## Exercise instructions
Each line below is to be repeated exactly; any picture is to be left out.

## Material provided
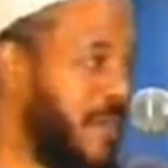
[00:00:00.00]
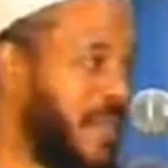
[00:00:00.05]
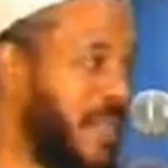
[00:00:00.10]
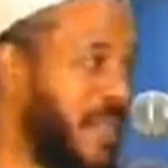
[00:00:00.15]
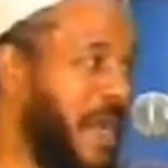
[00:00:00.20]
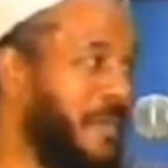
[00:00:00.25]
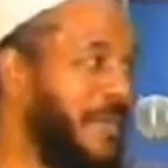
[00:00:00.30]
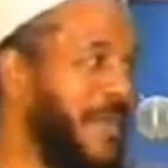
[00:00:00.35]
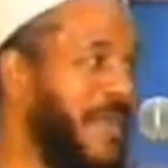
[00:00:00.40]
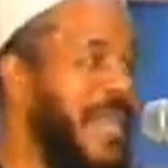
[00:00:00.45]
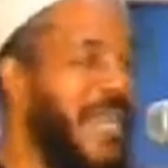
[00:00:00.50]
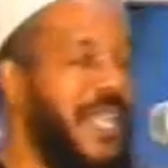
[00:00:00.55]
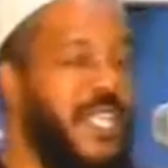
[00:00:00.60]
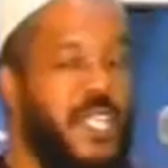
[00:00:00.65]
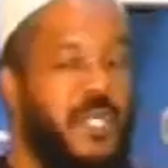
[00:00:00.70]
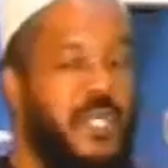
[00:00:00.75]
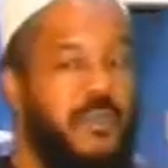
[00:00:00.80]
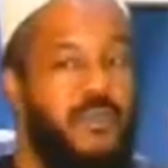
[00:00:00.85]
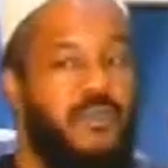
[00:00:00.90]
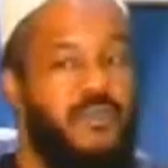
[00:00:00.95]
This is an
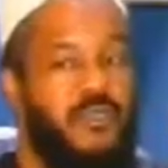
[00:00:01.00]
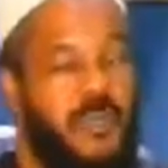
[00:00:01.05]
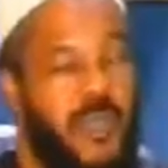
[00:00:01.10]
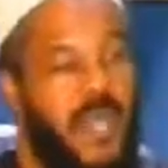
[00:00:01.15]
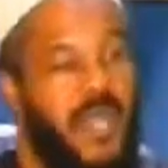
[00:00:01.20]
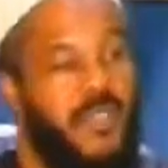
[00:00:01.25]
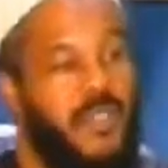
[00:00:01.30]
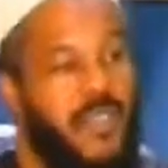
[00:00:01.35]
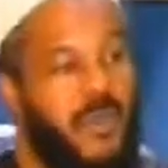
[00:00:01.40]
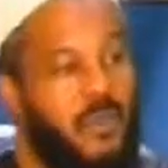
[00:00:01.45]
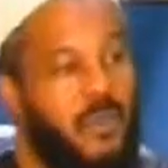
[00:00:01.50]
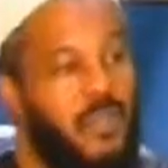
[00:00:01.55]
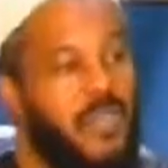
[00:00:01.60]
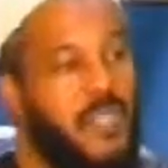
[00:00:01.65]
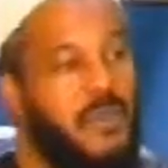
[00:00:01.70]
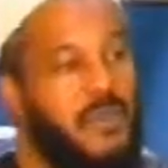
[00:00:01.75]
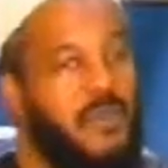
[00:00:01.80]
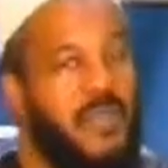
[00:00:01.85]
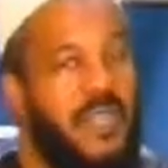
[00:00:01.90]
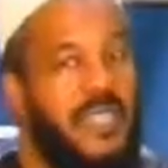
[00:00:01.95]
obligation which remains on
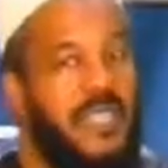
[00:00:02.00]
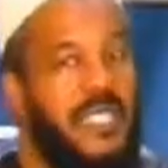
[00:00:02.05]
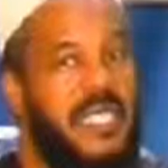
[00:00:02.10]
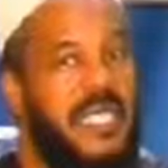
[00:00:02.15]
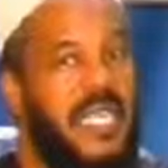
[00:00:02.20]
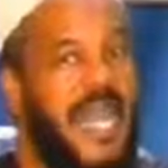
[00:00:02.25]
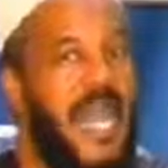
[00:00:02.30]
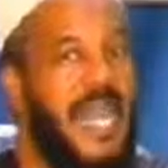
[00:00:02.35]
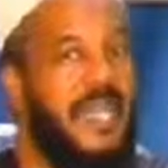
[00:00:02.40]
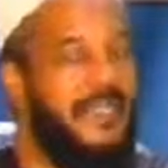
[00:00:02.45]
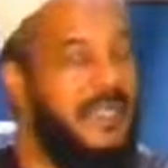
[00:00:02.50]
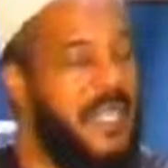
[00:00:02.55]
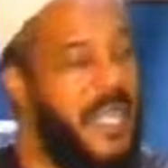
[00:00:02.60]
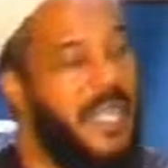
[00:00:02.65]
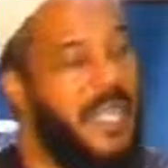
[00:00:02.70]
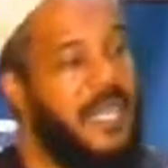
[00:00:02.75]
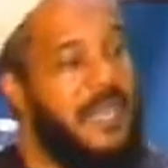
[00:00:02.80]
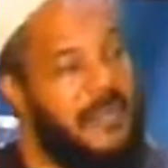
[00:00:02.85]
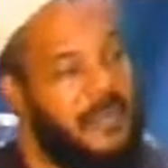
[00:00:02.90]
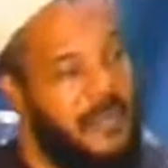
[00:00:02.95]
Muslims until the
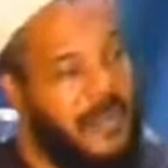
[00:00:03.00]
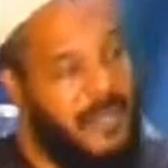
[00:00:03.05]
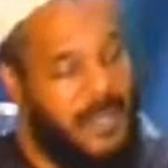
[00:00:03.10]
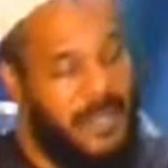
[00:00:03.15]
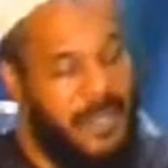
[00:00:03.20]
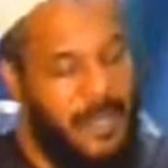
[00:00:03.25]
last day.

## Answer area
[00:00:00.00]
[00:00:00.05]
[00:00:00.10]
[00:00:00.15]
[00:00:00.20]
[00:00:00.25]
[00:00:00.30]
[00:00:00.35]
[00:00:00.40]
[00:00:00.45]
[00:00:00.50]
[00:00:00.55]
[00:00:00.60]
[00:00:00.65]
[00:00:00.70]
[00:00:00.75]
[00:00:00.80]
[00:00:00.85]
[00:00:00.90]
[00:00:00.95]
This is an
[00:00:01.00]
[00:00:01.05]
[00:00:01.10]
[00:00:01.15]
[00:00:01.20]
[00:00:01.25]
[00:00:01.30]
[00:00:01.35]
[00:00:01.40]
[00:00:01.45]
[00:00:01.50]
[00:00:01.55]
[00:00:01.60]
[00:00:01.65]
[00:00:01.70]
[00:00:01.75]
[00:00:01.80]
[00:00:01.85]
[00:00:01.90]
[00:00:01.95]
obligation which remains on
[00:00:02.00]
[00:00:02.05]
[00:00:02.10]
[00:00:02.15]
[00:00:02.20]
[00:00:02.25]
[00:00:02.30]
[00:00:02.35]
[00:00:02.40]
[00:00:02.45]
[00:00:02.50]
[00:00:02.55]
[00:00:02.60]
[00:00:02.65]
[00:00:02.70]
[00:00:02.75]
[00:00:02.80]
[00:00:02.85]
[00:00:02.90]
[00:00:02.95]
Muslims until the
[00:00:03.00]
[00:00:03.05]
[00:00:03.10]
[00:00:03.15]
[00:00:03.20]
[00:00:03.25]
last day.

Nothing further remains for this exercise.